Auf dem Weg zu einer gerechten und nachhaltigen Preisgestaltung im Gesundheitswesen: Fokus auf das AIM-Fair-Price-Modell und das ASCERTAIN-Projekt
摘要
Die steigenden Kosten für Arzneimittel stellen die Nachhaltigkeit, Gerechtigkeit und Zugänglichkeit der Gesundheitssysteme in Europa und weltweit vor erhebliche Herausforderungen. Da pharmazeutische Innovationen immer spezialisierter und teurer werden, besteht ein dringender Bedarf an Preisstrategien, die sowohl die Finanzierbarkeit als auch nachhaltigen Zugang gewährleisten. In diesem Beitrag werden bedeutende „faire“ Preismodelle untersucht, wobei der Schwerpunkt auf dem Fair-Pricing‐Modell der Association Internationale de la Mutualité (AIM) und dem Projekt ASCERTAIN Horizon Europe liegt. Dabei wird untersucht, inwieweit diese Preismodelle zur Entwicklung gerechterer, transparenterer und nachhaltigerer Preismechanismen zusammengeführt werden können. Eine vergleichende Analyse hebt Übereinstimmungen und Abweichungen hervor, die durch ein praktisches Beispiel unter Verwendung des Preismodells von Uyl-de Groot und Löwenberg untermauert werden.
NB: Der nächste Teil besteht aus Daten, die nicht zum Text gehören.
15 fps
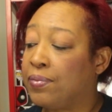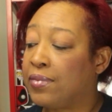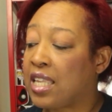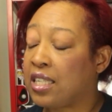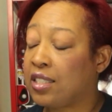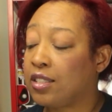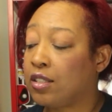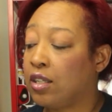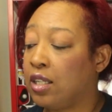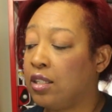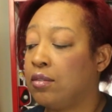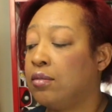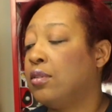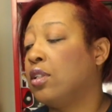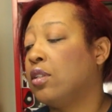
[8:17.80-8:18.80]
That's good.
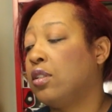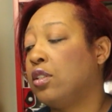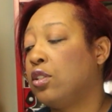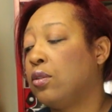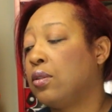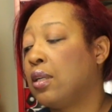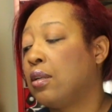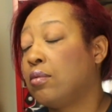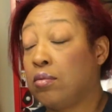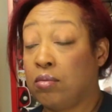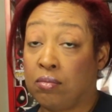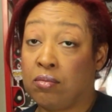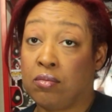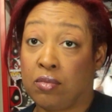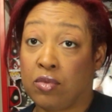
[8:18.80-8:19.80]
Nearly
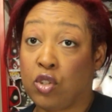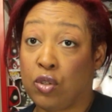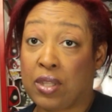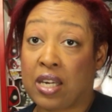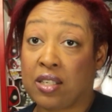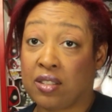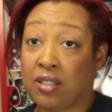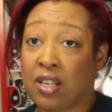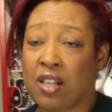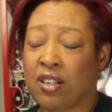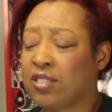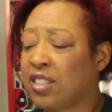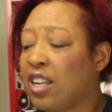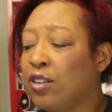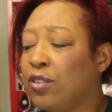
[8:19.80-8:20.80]
$2,000.
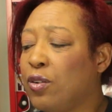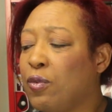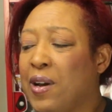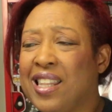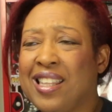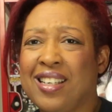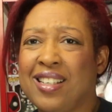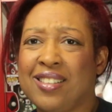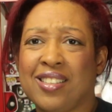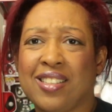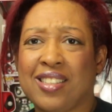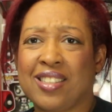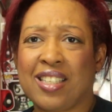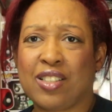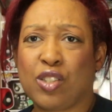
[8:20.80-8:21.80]
I don't know why they didn't
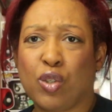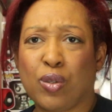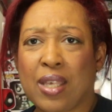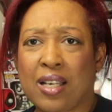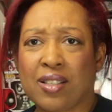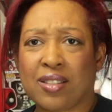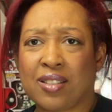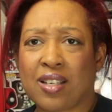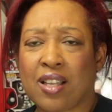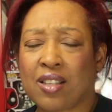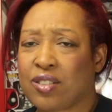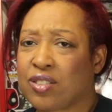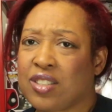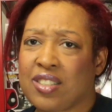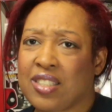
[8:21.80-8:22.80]
just say $2,000.
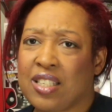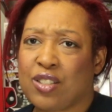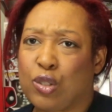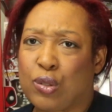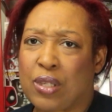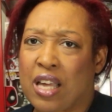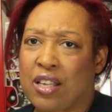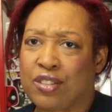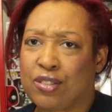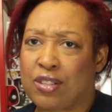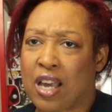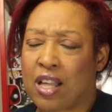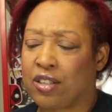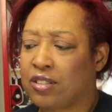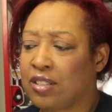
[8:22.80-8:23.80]
Just say
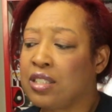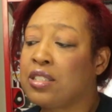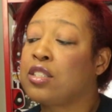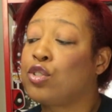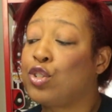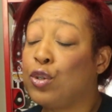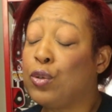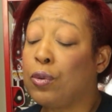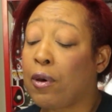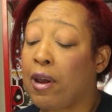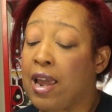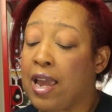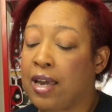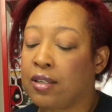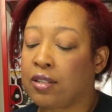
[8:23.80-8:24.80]
$2,000. It's
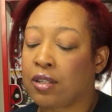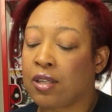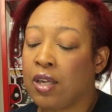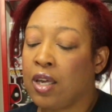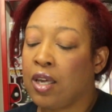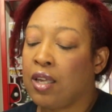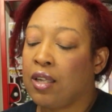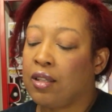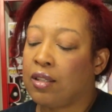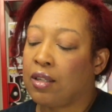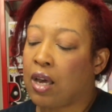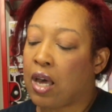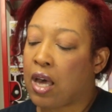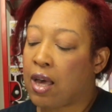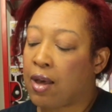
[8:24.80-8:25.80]
$2,000.
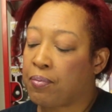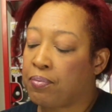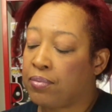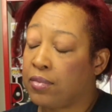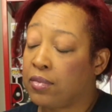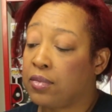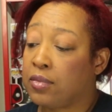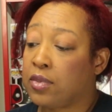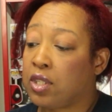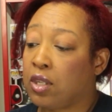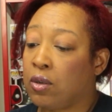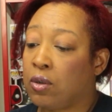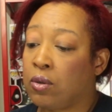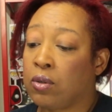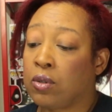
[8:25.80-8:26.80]

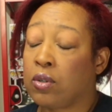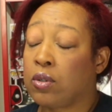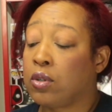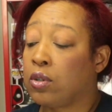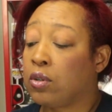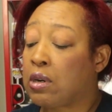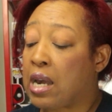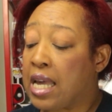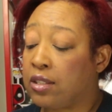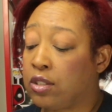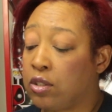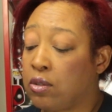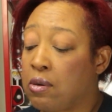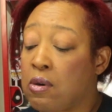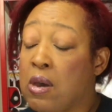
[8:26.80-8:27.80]
So
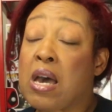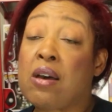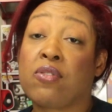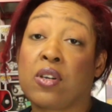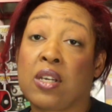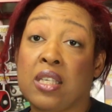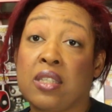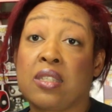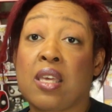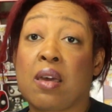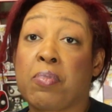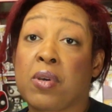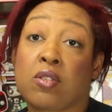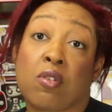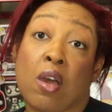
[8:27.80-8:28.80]
congrats to whoever gets the
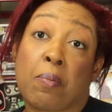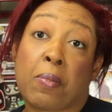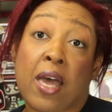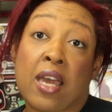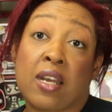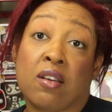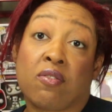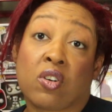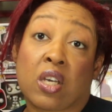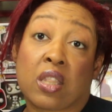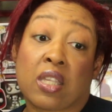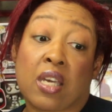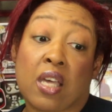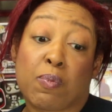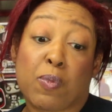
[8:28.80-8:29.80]
Epic Drop. I never
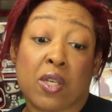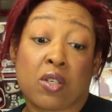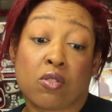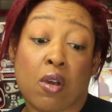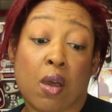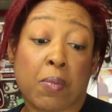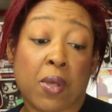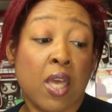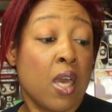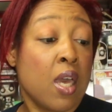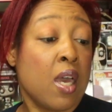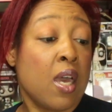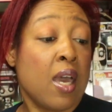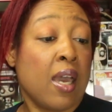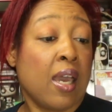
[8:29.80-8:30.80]
get the Epic Drop.
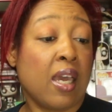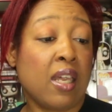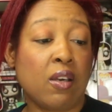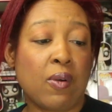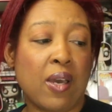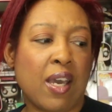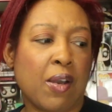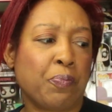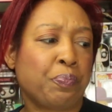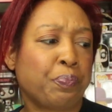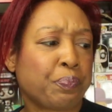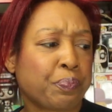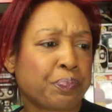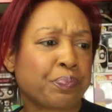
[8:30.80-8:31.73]
Anyway,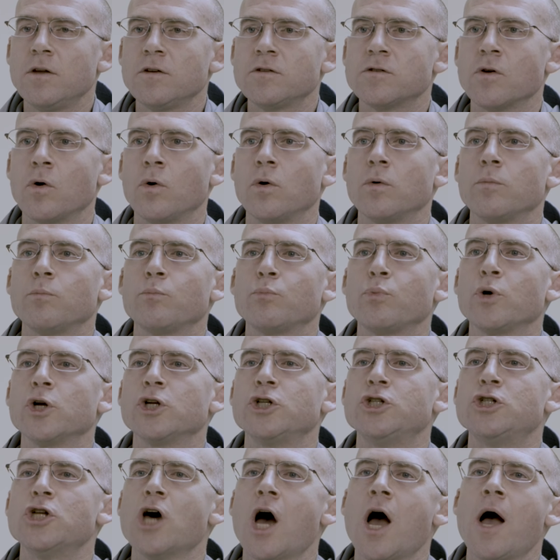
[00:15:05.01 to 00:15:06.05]
So,
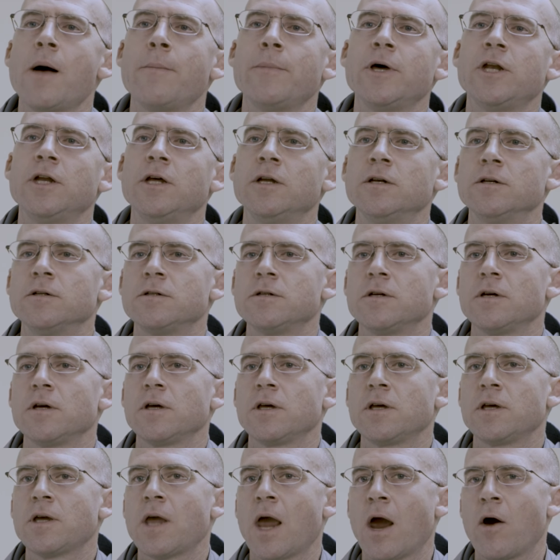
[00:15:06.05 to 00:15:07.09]
predominant
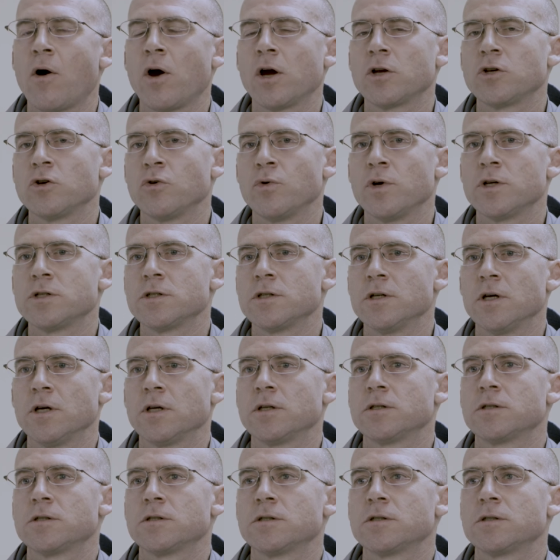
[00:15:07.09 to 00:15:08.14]

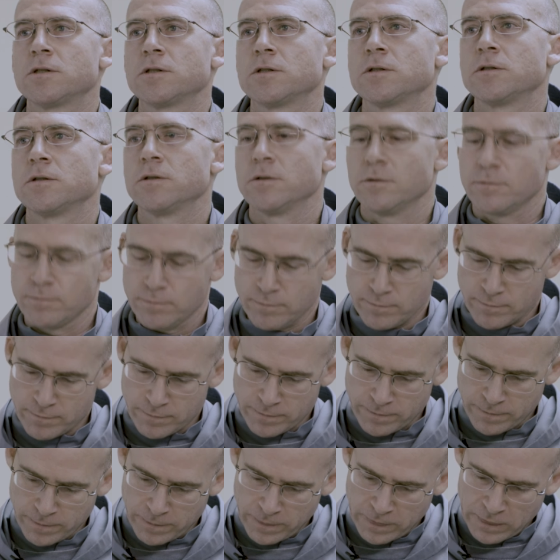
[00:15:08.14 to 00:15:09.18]
characteristics.
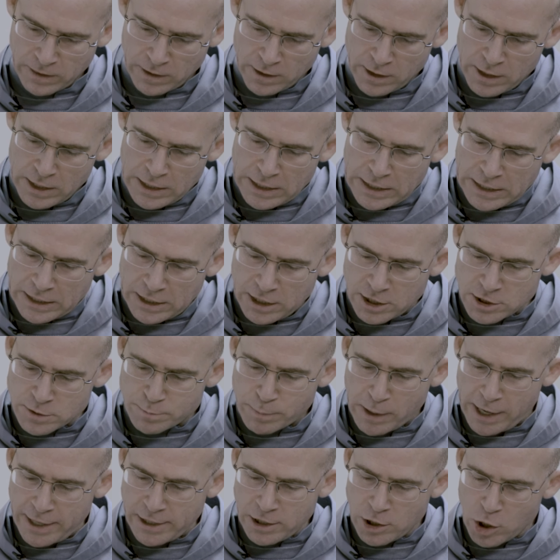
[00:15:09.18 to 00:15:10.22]
It is
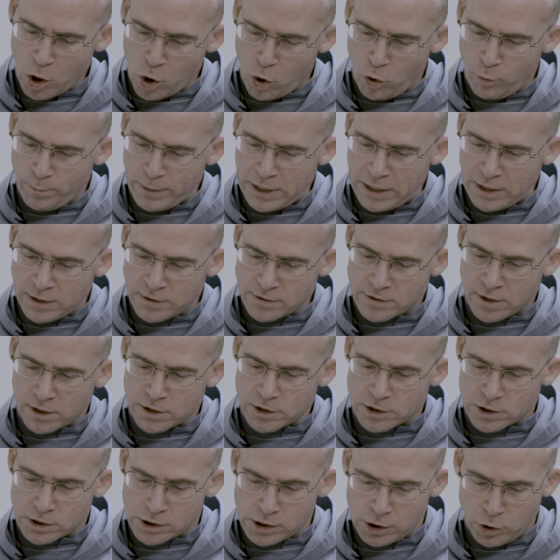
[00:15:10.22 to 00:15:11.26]
by no means
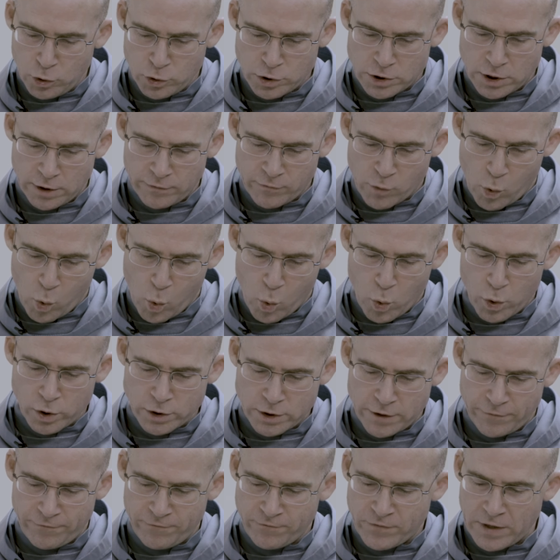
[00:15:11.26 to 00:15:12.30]
exclusive or
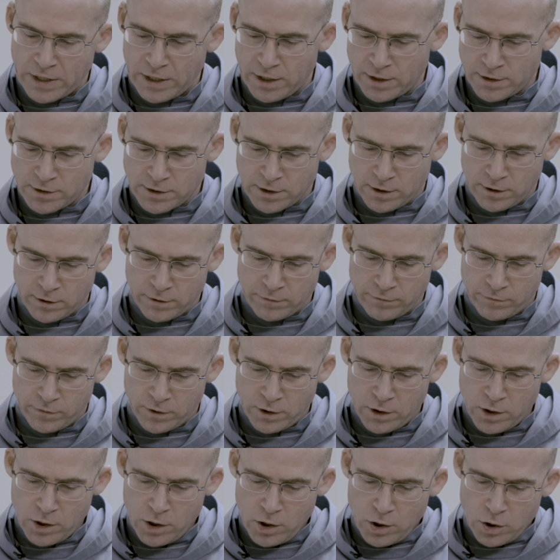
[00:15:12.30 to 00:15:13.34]

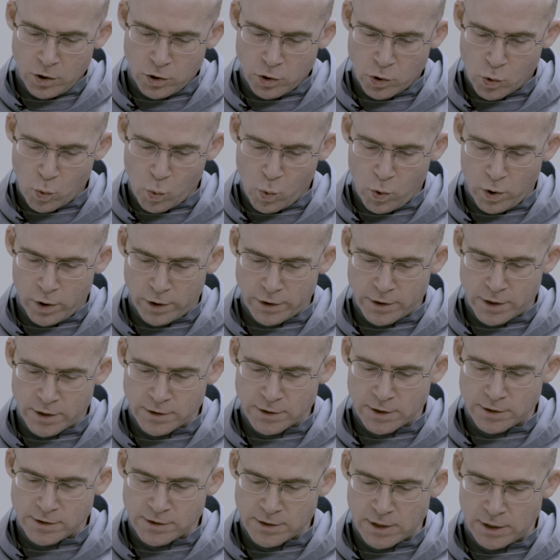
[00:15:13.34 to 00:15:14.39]
definitive, nor
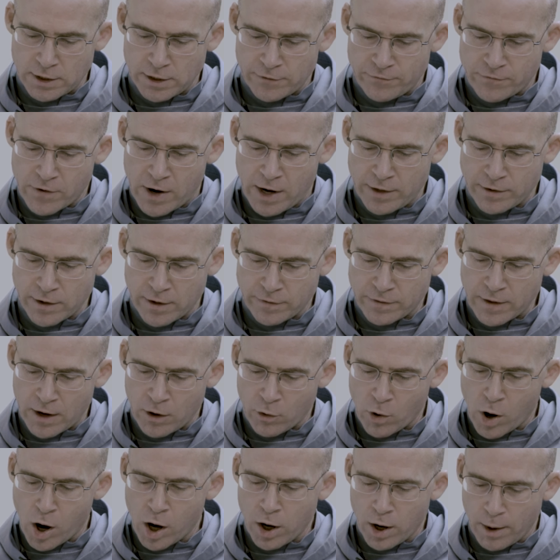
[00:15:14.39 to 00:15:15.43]
does it signify that
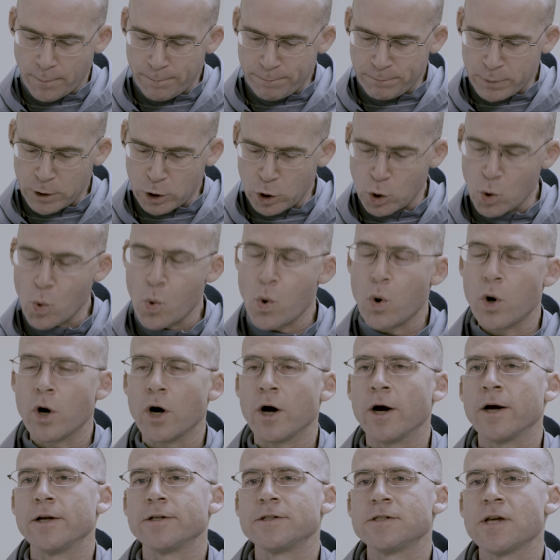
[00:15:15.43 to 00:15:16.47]
there are
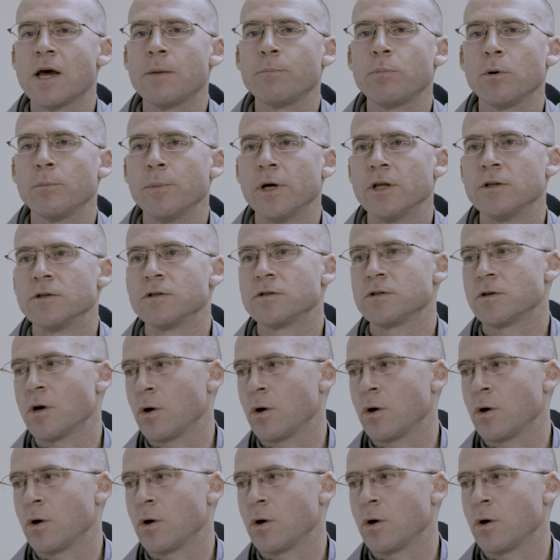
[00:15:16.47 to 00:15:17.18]
pure temperaments.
Der Beitrag diskutiert außerdem die Bedeutung einer globalen Harmonisierung von Arzneimittelpreisen, die Rolle internationaler Organisationen wie der WHO und das Potenzial hybrider kosten- und wertbasierter Ansätze. Öffentlich‐private Partnerschaften werden ebenfalls als vielversprechender Weg zur Vereinbarkeit von Erschwinglichkeit und Innovation untersucht. Letztendlich leistet diese Studie einen Beitrag zur laufenden Debatte über die Entwicklung fairer, kostenbasierter und weltweit einheitlicher Preisstrategien für Arzneimittel, die Zugang und Chancengleichheit im Gesundheitswesen fördern.